TerraGuard

Event Processor

Go-based deterministic event ingestion service with pluggable source adapters, PostGIS spatial correlation, hash-based deduplication, and atomic upserts.

Overview

The tg-event-processor is a Go service that handles all disaster event ingestion into TerraGuard. It replaces a previous Lambda+SQS+DynamoDB architecture with a single deterministic binary that polls authoritative data sources, normalizes events into a common format, deduplicates them, correlates them with existing records using PostGIS spatial queries, and performs atomic upserts into PostgreSQL.

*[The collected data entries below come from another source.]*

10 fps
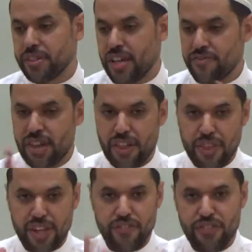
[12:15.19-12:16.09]
gave the
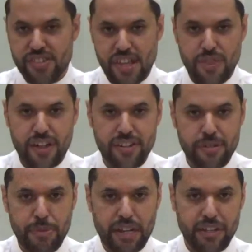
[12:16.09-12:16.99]
adhan, the first adhan
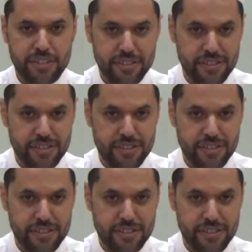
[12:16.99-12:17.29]
in Mecca,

The service runs on port 5606 and compiles to a ~16MB static binary.

Architecture

Loading diagram...

Key Features

Adapter Pattern

Every data source implements the SourceAdapter interface:

type SourceAdapter interface {
    Name() string
    Poll(ctx context.Context) ([]model.RawEvent, error)
    Normalize(raw model.RawEvent) (*model.NormalizedEvent, error)
    ResolveIDs(raw model.RawEvent) []string
    Config() AdapterConfig
}

Adding a new source requires implementing this interface and registering the adapter in cmd/server/main.go. Zero pipeline code changes needed.

Deterministic Pipeline

Every event passes through the same six-stage pipeline:

  1. ID Resolution -- Resolves all known identifiers for an event. USGS earthquakes can have multiple IDs from different seismic networks (e.g., us7000abc, nn00001). The event_id_aliases table tracks these relationships.

  2. Hash Dedup -- Computes an MD5 hash of the raw event JSON. If the hash matches an existing ingestion record, the event is skipped (no changes since last poll).

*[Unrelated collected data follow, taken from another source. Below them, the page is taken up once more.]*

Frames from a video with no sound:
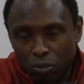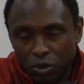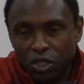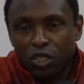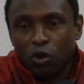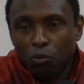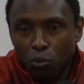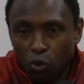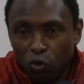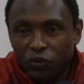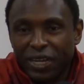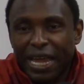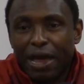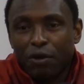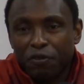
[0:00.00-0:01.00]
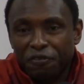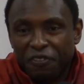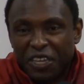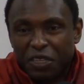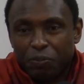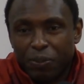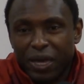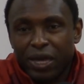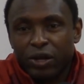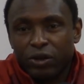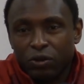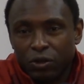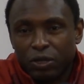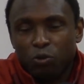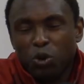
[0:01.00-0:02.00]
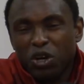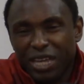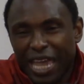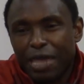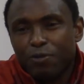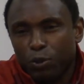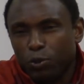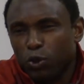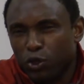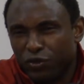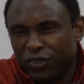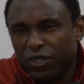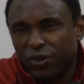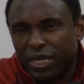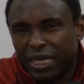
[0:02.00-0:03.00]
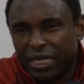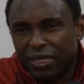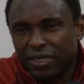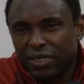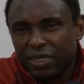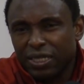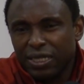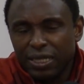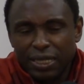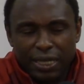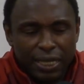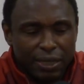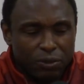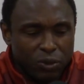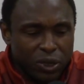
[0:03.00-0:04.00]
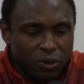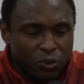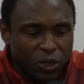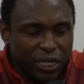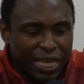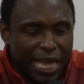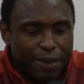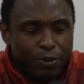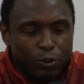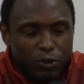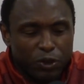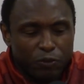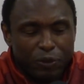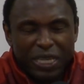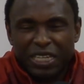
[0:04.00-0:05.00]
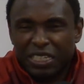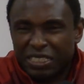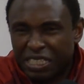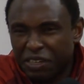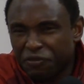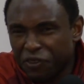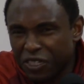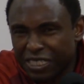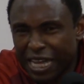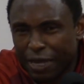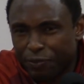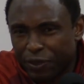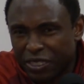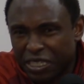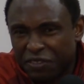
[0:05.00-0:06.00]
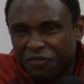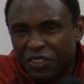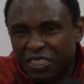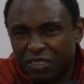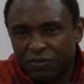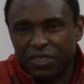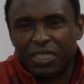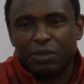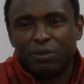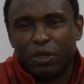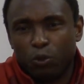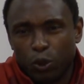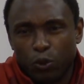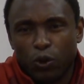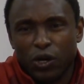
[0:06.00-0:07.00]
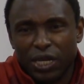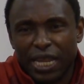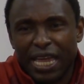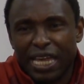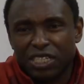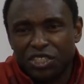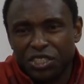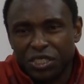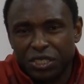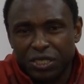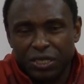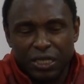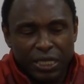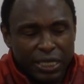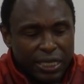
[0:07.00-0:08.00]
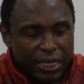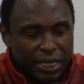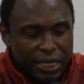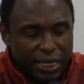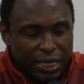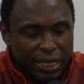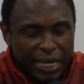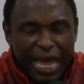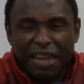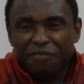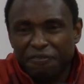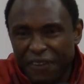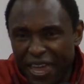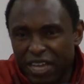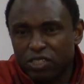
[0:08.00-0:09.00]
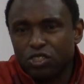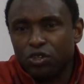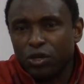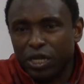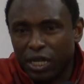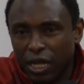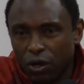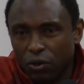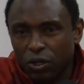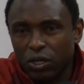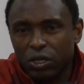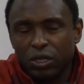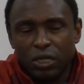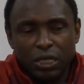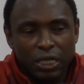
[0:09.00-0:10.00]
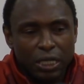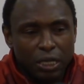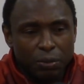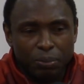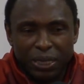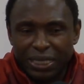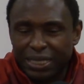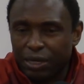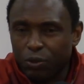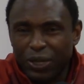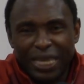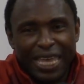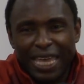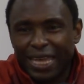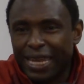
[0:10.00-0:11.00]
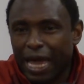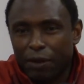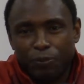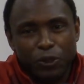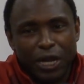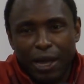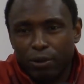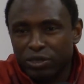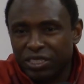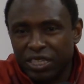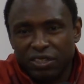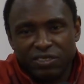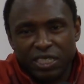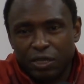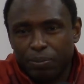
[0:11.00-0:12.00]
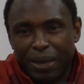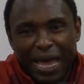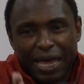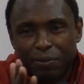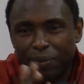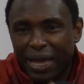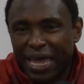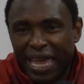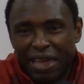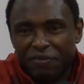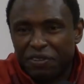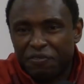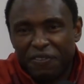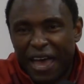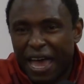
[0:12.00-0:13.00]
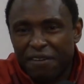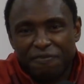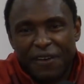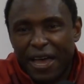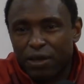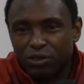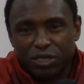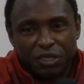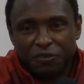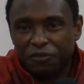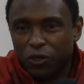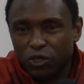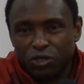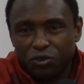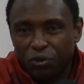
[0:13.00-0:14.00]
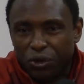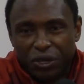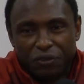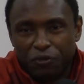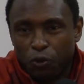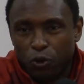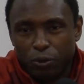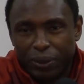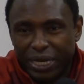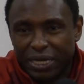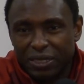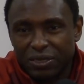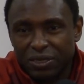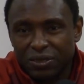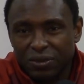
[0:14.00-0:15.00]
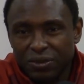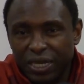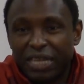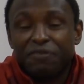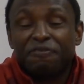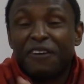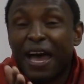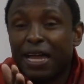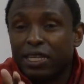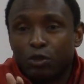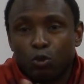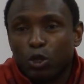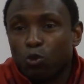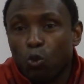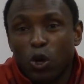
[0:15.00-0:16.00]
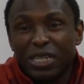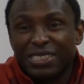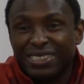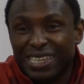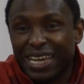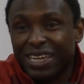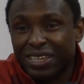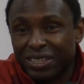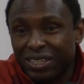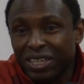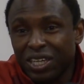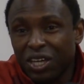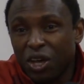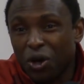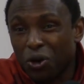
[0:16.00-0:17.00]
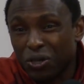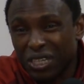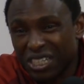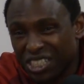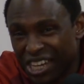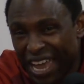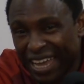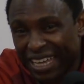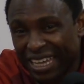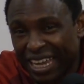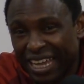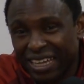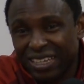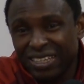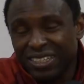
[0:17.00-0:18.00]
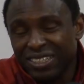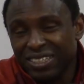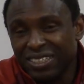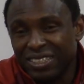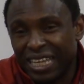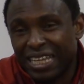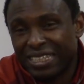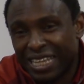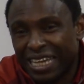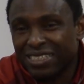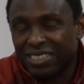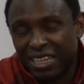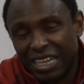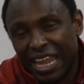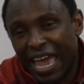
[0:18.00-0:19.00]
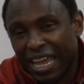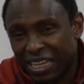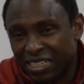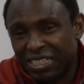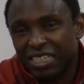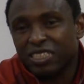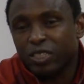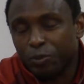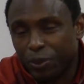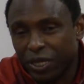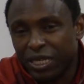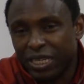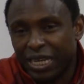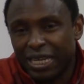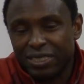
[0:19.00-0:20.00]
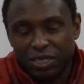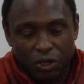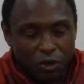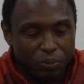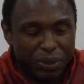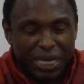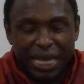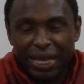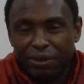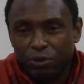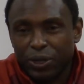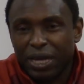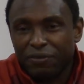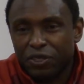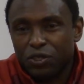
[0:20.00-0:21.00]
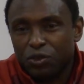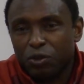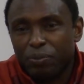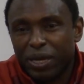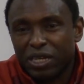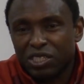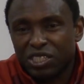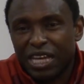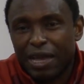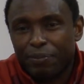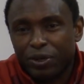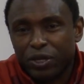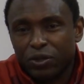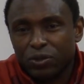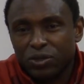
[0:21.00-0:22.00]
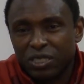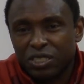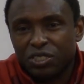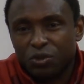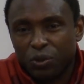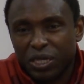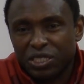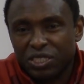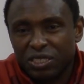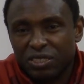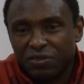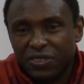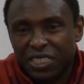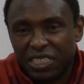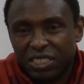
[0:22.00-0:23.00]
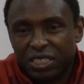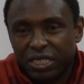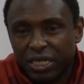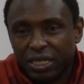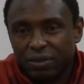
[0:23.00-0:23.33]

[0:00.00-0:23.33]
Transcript: you know, moving our feet better. And we're capable of doing it. Uh, we, we're capable of being a different type of defensive team than we were last year, a lot faster and longer. But uh, we cannot put ourselves in the bind by having five fouls in the first three or four minutes and fouling with one second on the shot clock. That, that's a lack of discipline, and that's on me. I, we have to do a better job in those situations of teaching.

  3. Staleness Check -- Compares the source's lastUpdated timestamp against the stored value. Skips events that have not been updated since last ingestion.

  4. PostGIS Correlation -- Uses spatial and temporal queries to find matching DisasterEvent records. Thresholds are configurable per event type in config/correlation.yaml.

  5. Atomic Upsert -- Within a single database transaction, either creates a new DisasterEvent or updates an existing one, records the EventIngestion, and stores ID aliases.

  6. Webhook Notification -- POSTs to the Backend API (/api/v1/internal/event-processed) to trigger the enrichment pipeline via Inngest.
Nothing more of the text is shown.